EXERCISE GOAL
Leave the pictures aside and copy all the data exactly.

DATA RECORDS section start

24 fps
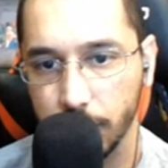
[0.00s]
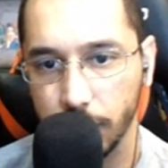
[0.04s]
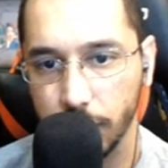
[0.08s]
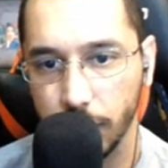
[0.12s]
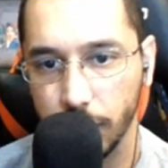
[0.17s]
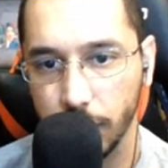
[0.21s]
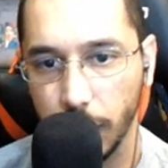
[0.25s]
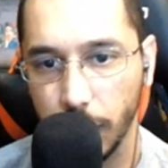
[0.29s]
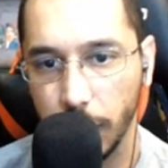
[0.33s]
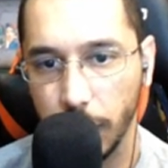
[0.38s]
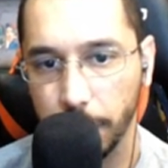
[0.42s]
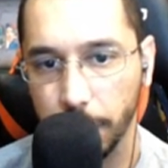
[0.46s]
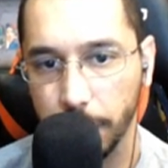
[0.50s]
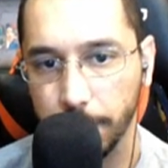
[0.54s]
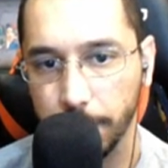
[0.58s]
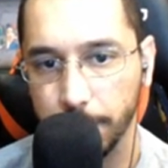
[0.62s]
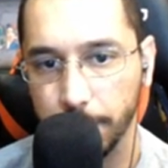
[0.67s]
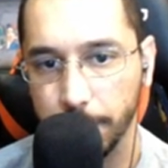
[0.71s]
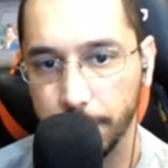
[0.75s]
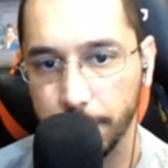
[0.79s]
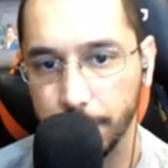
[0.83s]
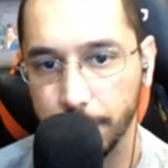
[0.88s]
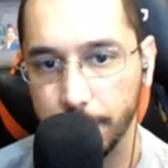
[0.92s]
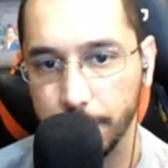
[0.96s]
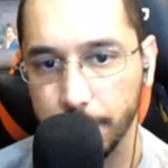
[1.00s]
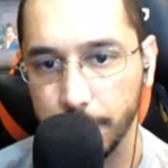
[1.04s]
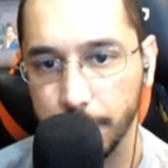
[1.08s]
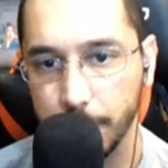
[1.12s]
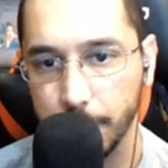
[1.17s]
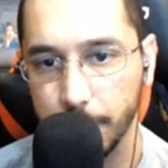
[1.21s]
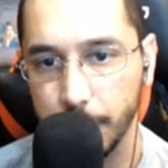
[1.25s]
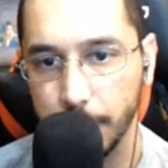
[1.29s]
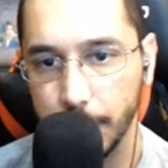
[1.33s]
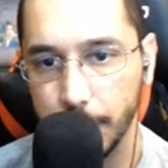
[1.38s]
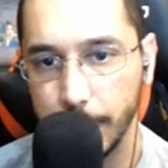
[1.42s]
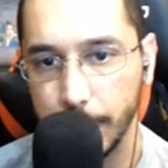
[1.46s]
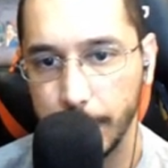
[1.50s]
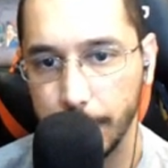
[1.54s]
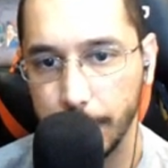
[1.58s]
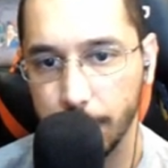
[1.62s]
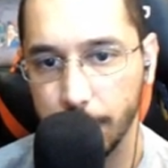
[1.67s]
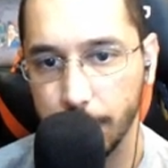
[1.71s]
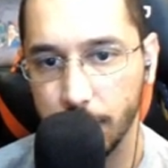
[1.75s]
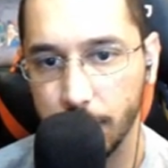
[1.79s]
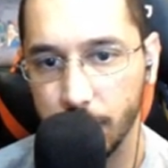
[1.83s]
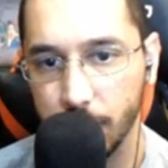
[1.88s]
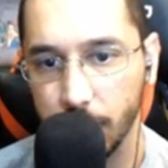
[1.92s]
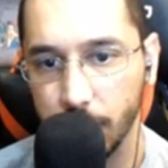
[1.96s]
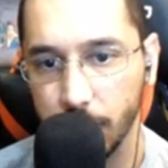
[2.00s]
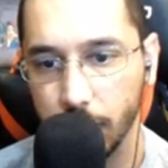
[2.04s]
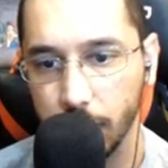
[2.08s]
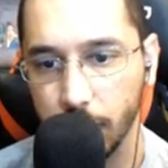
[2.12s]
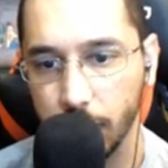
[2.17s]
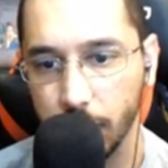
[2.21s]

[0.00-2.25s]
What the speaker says: (silence)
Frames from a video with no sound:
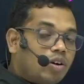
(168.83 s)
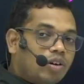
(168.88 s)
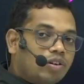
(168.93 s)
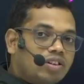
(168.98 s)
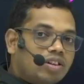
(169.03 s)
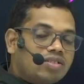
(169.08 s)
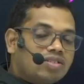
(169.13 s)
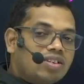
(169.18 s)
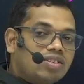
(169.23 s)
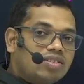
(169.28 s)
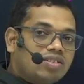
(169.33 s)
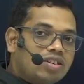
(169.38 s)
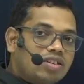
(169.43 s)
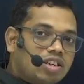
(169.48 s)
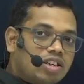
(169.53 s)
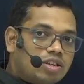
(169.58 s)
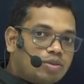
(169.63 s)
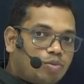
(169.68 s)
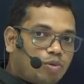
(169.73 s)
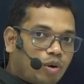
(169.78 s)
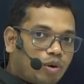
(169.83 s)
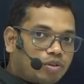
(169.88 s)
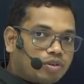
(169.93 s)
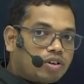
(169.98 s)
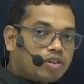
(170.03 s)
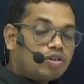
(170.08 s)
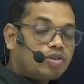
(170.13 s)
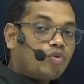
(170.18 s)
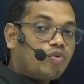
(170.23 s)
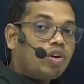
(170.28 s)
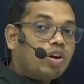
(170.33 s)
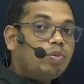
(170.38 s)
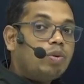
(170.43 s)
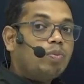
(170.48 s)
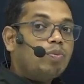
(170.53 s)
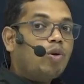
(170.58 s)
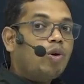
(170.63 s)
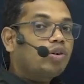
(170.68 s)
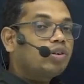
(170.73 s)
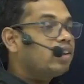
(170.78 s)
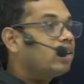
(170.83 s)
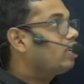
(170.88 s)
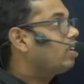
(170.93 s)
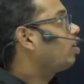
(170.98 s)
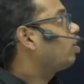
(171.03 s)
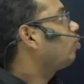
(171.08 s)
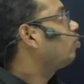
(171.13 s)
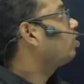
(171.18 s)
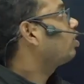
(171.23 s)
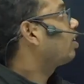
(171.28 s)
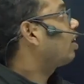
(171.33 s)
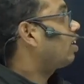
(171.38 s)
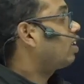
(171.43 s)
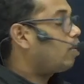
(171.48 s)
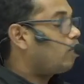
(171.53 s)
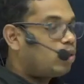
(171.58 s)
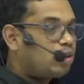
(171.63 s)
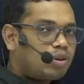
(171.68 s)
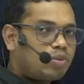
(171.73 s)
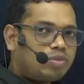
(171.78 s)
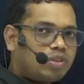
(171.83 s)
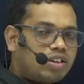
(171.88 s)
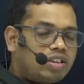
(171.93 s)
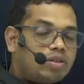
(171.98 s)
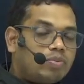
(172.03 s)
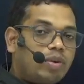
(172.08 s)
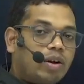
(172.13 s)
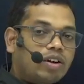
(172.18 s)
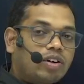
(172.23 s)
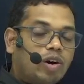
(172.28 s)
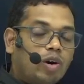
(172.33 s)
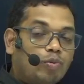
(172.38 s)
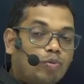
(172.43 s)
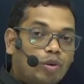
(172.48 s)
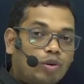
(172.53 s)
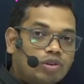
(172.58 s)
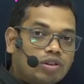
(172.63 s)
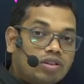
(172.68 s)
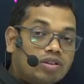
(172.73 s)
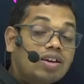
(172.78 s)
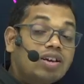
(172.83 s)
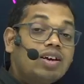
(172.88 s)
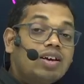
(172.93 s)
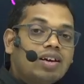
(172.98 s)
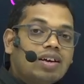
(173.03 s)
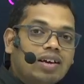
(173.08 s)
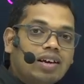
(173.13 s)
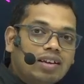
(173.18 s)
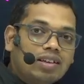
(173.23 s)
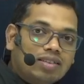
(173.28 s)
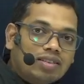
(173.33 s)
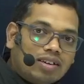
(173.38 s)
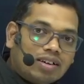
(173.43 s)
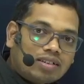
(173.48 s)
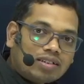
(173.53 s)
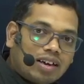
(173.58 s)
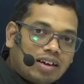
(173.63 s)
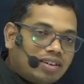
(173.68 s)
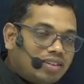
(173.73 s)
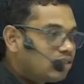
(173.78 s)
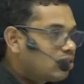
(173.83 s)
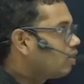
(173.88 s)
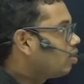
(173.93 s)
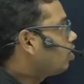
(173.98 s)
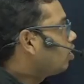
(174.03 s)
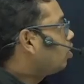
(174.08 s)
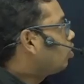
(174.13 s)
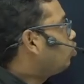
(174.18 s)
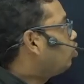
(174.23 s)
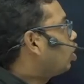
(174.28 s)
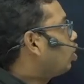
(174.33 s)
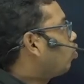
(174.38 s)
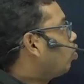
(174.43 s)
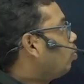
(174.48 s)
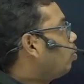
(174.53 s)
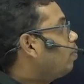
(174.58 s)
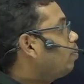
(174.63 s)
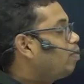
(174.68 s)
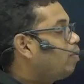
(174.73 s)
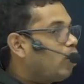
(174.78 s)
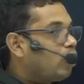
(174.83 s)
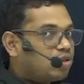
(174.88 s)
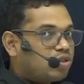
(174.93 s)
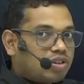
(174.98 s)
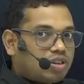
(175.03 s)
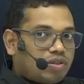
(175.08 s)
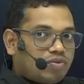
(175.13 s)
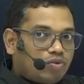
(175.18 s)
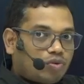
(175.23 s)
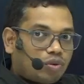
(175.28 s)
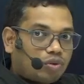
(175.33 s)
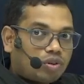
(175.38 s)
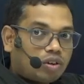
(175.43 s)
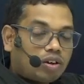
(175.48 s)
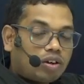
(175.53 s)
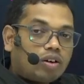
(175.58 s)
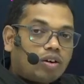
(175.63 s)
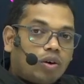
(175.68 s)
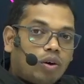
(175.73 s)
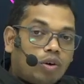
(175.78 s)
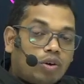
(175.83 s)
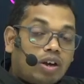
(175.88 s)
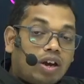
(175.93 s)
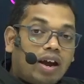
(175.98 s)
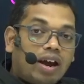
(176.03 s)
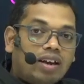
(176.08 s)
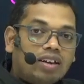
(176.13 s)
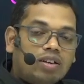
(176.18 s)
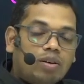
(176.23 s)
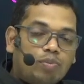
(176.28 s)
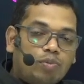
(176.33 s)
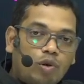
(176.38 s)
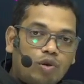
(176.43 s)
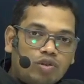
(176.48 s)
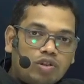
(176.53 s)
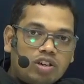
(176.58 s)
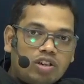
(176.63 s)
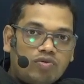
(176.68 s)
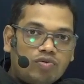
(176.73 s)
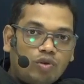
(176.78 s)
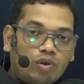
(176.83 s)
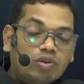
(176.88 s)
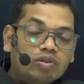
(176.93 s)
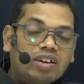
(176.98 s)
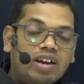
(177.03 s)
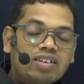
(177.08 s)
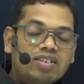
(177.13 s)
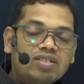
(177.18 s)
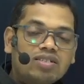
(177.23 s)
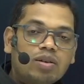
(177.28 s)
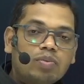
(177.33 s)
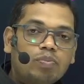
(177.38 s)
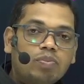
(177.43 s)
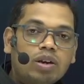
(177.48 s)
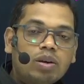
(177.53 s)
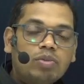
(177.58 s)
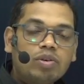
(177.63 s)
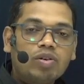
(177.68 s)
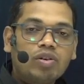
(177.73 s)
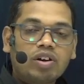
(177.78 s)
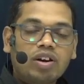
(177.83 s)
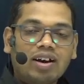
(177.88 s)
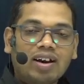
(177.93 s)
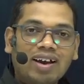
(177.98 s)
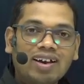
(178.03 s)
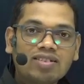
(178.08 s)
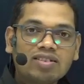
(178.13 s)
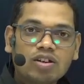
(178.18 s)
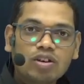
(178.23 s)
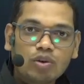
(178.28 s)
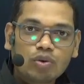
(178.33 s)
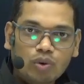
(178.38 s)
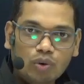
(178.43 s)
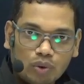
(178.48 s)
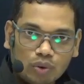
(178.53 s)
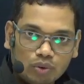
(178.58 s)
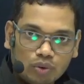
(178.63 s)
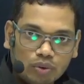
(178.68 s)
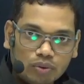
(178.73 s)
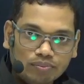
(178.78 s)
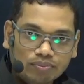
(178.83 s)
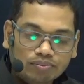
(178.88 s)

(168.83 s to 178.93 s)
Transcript: or the synthesis process will be more than that of the catabolism, that is breakdown process. In that case, there will be positive growth. Okay, and the positive growth can simply be written as growth.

DATA RECORDS section end

OUTPUT OF THE TASK
24 fps
[0.00s]
[0.04s]
[0.08s]
[0.12s]
[0.17s]
[0.21s]
[0.25s]
[0.29s]
[0.33s]
[0.38s]
[0.42s]
[0.46s]
[0.50s]
[0.54s]
[0.58s]
[0.62s]
[0.67s]
[0.71s]
[0.75s]
[0.79s]
[0.83s]
[0.88s]
[0.92s]
[0.96s]
[1.00s]
[1.04s]
[1.08s]
[1.12s]
[1.17s]
[1.21s]
[1.25s]
[1.29s]
[1.33s]
[1.38s]
[1.42s]
[1.46s]
[1.50s]
[1.54s]
[1.58s]
[1.62s]
[1.67s]
[1.71s]
[1.75s]
[1.79s]
[1.83s]
[1.88s]
[1.92s]
[1.96s]
[2.00s]
[2.04s]
[2.08s]
[2.12s]
[2.17s]
[2.21s]

[0.00-2.25s]
What the speaker says: (silence)
Frames from a video with no sound:
(168.83 s)
(168.88 s)
(168.93 s)
(168.98 s)
(169.03 s)
(169.08 s)
(169.13 s)
(169.18 s)
(169.23 s)
(169.28 s)
(169.33 s)
(169.38 s)
(169.43 s)
(169.48 s)
(169.53 s)
(169.58 s)
(169.63 s)
(169.68 s)
(169.73 s)
(169.78 s)
(169.83 s)
(169.88 s)
(169.93 s)
(169.98 s)
(170.03 s)
(170.08 s)
(170.13 s)
(170.18 s)
(170.23 s)
(170.28 s)
(170.33 s)
(170.38 s)
(170.43 s)
(170.48 s)
(170.53 s)
(170.58 s)
(170.63 s)
(170.68 s)
(170.73 s)
(170.78 s)
(170.83 s)
(170.88 s)
(170.93 s)
(170.98 s)
(171.03 s)
(171.08 s)
(171.13 s)
(171.18 s)
(171.23 s)
(171.28 s)
(171.33 s)
(171.38 s)
(171.43 s)
(171.48 s)
(171.53 s)
(171.58 s)
(171.63 s)
(171.68 s)
(171.73 s)
(171.78 s)
(171.83 s)
(171.88 s)
(171.93 s)
(171.98 s)
(172.03 s)
(172.08 s)
(172.13 s)
(172.18 s)
(172.23 s)
(172.28 s)
(172.33 s)
(172.38 s)
(172.43 s)
(172.48 s)
(172.53 s)
(172.58 s)
(172.63 s)
(172.68 s)
(172.73 s)
(172.78 s)
(172.83 s)
(172.88 s)
(172.93 s)
(172.98 s)
(173.03 s)
(173.08 s)
(173.13 s)
(173.18 s)
(173.23 s)
(173.28 s)
(173.33 s)
(173.38 s)
(173.43 s)
(173.48 s)
(173.53 s)
(173.58 s)
(173.63 s)
(173.68 s)
(173.73 s)
(173.78 s)
(173.83 s)
(173.88 s)
(173.93 s)
(173.98 s)
(174.03 s)
(174.08 s)
(174.13 s)
(174.18 s)
(174.23 s)
(174.28 s)
(174.33 s)
(174.38 s)
(174.43 s)
(174.48 s)
(174.53 s)
(174.58 s)
(174.63 s)
(174.68 s)
(174.73 s)
(174.78 s)
(174.83 s)
(174.88 s)
(174.93 s)
(174.98 s)
(175.03 s)
(175.08 s)
(175.13 s)
(175.18 s)
(175.23 s)
(175.28 s)
(175.33 s)
(175.38 s)
(175.43 s)
(175.48 s)
(175.53 s)
(175.58 s)
(175.63 s)
(175.68 s)
(175.73 s)
(175.78 s)
(175.83 s)
(175.88 s)
(175.93 s)
(175.98 s)
(176.03 s)
(176.08 s)
(176.13 s)
(176.18 s)
(176.23 s)
(176.28 s)
(176.33 s)
(176.38 s)
(176.43 s)
(176.48 s)
(176.53 s)
(176.58 s)
(176.63 s)
(176.68 s)
(176.73 s)
(176.78 s)
(176.83 s)
(176.88 s)
(176.93 s)
(176.98 s)
(177.03 s)
(177.08 s)
(177.13 s)
(177.18 s)
(177.23 s)
(177.28 s)
(177.33 s)
(177.38 s)
(177.43 s)
(177.48 s)
(177.53 s)
(177.58 s)
(177.63 s)
(177.68 s)
(177.73 s)
(177.78 s)
(177.83 s)
(177.88 s)
(177.93 s)
(177.98 s)
(178.03 s)
(178.08 s)
(178.13 s)
(178.18 s)
(178.23 s)
(178.28 s)
(178.33 s)
(178.38 s)
(178.43 s)
(178.48 s)
(178.53 s)
(178.58 s)
(178.63 s)
(178.68 s)
(178.73 s)
(178.78 s)
(178.83 s)
(178.88 s)

(168.83 s to 178.93 s)
Transcript: or the synthesis process will be more than that of the catabolism, that is breakdown process. In that case, there will be positive growth. Okay, and the positive growth can simply be written as growth.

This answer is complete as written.